The timing was also tricky. A few hours before Vance stepped onto the podium, the Bureau of Labor Statistics reported that unemployment hit a four-year high in November. Trump recently claimed that his handling of the economy deserved an “A-plus-plus-plus-plus-plus,” as though he was the daydreaming kid in “A Christmas Story.” In Pennsylvania, Vance agreed with that assessment. But the new jobs data suggests that his real grade might at best instead land somewhere in the Cs — like the daydreaming kid in “A Christmas Story.”
Vance was asked about the weak employment data at the Pennsylvania event, including a drop of 100,000 in October. The vice president had an explanation ready to go.
“When you talk about 100,000 jobs, you’re talking about government sector jobs,” Vance said. “That is, in a lot of ways, the entire story of what we’re trying to do under President Trump’s leadership. We want to fire bureaucrats and hire these great Americans out here.”
Vance’s point about the source of the 100,000-job drop is generally correct. In both October and November, much of the decline in employment was driven by employees of the federal government, in part thanks to the extended government shutdown that affected both months.

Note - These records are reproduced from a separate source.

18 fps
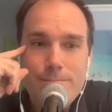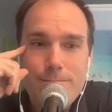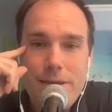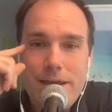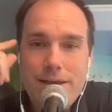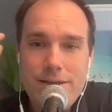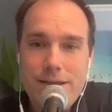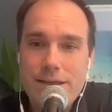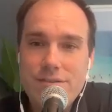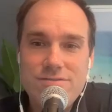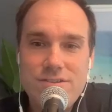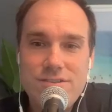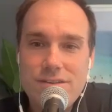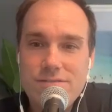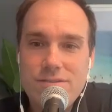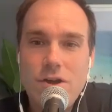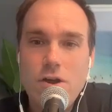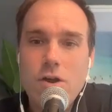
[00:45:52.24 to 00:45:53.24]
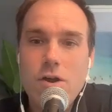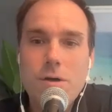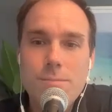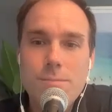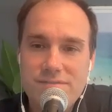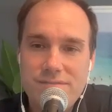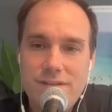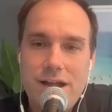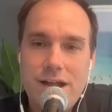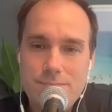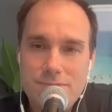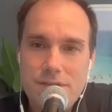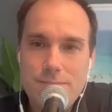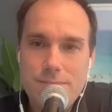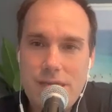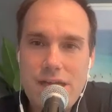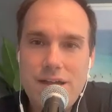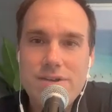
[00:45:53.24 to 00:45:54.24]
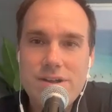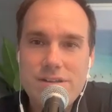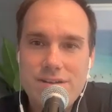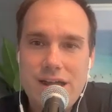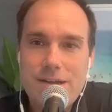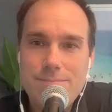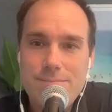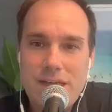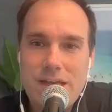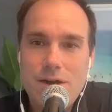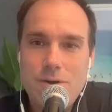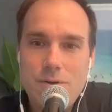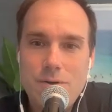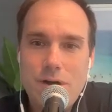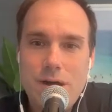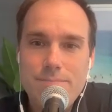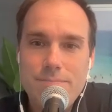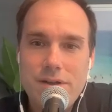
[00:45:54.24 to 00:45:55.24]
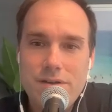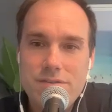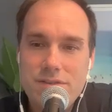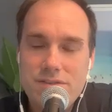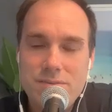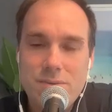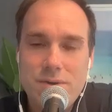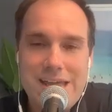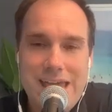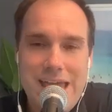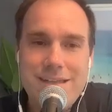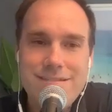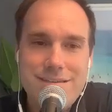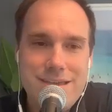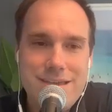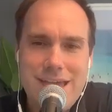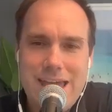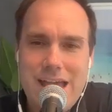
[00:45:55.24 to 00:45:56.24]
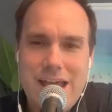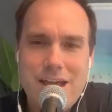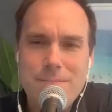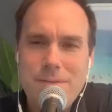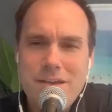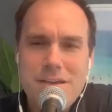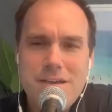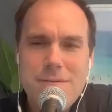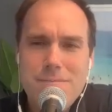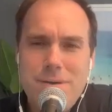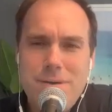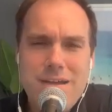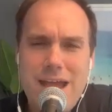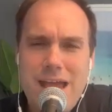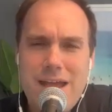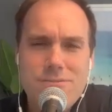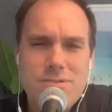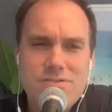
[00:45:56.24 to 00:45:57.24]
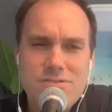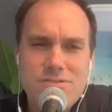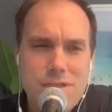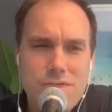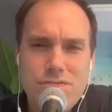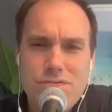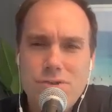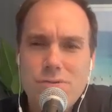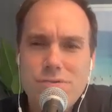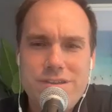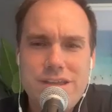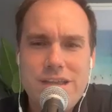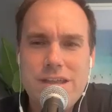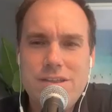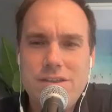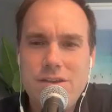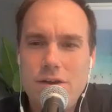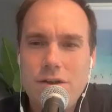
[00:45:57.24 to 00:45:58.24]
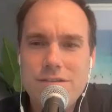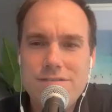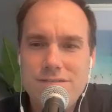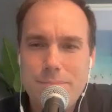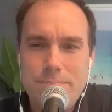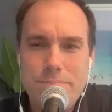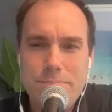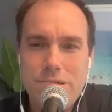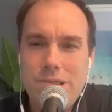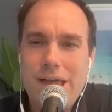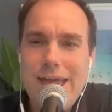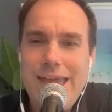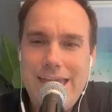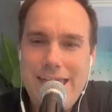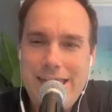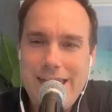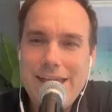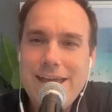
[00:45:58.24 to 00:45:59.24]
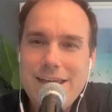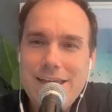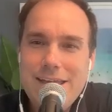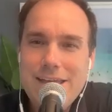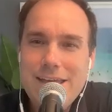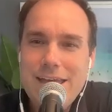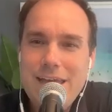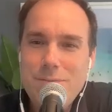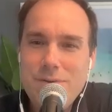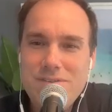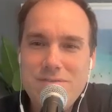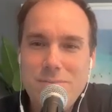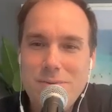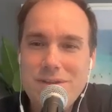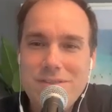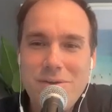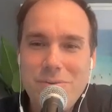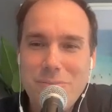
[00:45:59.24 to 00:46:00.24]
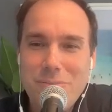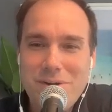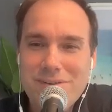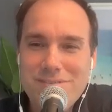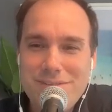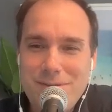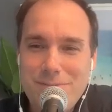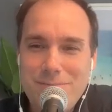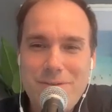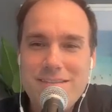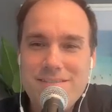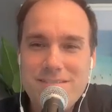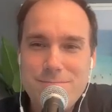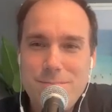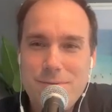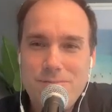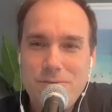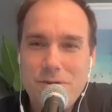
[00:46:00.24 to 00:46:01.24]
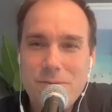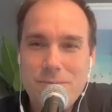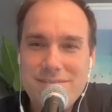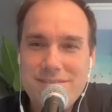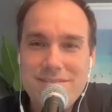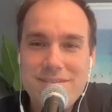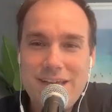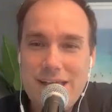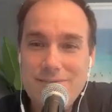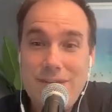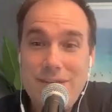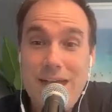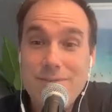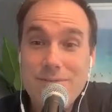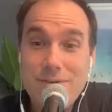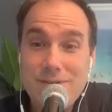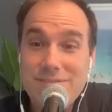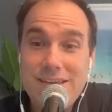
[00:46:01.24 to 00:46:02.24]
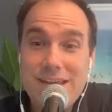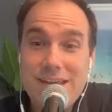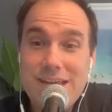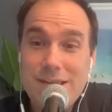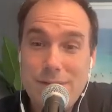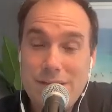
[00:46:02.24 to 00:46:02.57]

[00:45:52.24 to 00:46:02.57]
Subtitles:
Pitt has just curb stomped them every time they go up there. The 2018 game, Pitt averaged like 13 yards a play. It was one of the worst defensive performances I've ever seen in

But the shifts in employment seen even before the shutdown were sluggish by the standard of recent employment reports. This suggests that the drop in government employment has only partially been offset by private-sector gains.

Since January, the number of people working in the U.S. has increased. That’s entirely because of private-sector job growth. But this is not a function of the manufacturing renaissance Trump promised. Instead, it’s centrally because of an increase in the service sector, specifically education and health care. Ninety-two of every 100 jobs added since January have been in the education and health care sector.

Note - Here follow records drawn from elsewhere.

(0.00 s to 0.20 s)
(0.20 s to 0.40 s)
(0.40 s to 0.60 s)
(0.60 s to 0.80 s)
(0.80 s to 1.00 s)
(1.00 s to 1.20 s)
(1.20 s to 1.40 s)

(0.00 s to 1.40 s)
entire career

Growth in other sectors has been more modest or has fallen since Trump took office. (Jobs numbers reflect employment at the beginning of each month, which is why job losses from the shutdown continued into November and why comparisons with January are useful to see shifts since Trump took office.)
If we consider changes in employment in relative rather than absolute terms (that is, as a percentage shift instead of a raw total), you can see these patterns: stagnant public sector employment — even before the shutdown — and decreases in manufacturing and professional employment. You can also see that the decline in federal employment was well underway before the shutdown.

It’s also worth noting the callousness of the distinction that Vance draws between government and non-government jobs.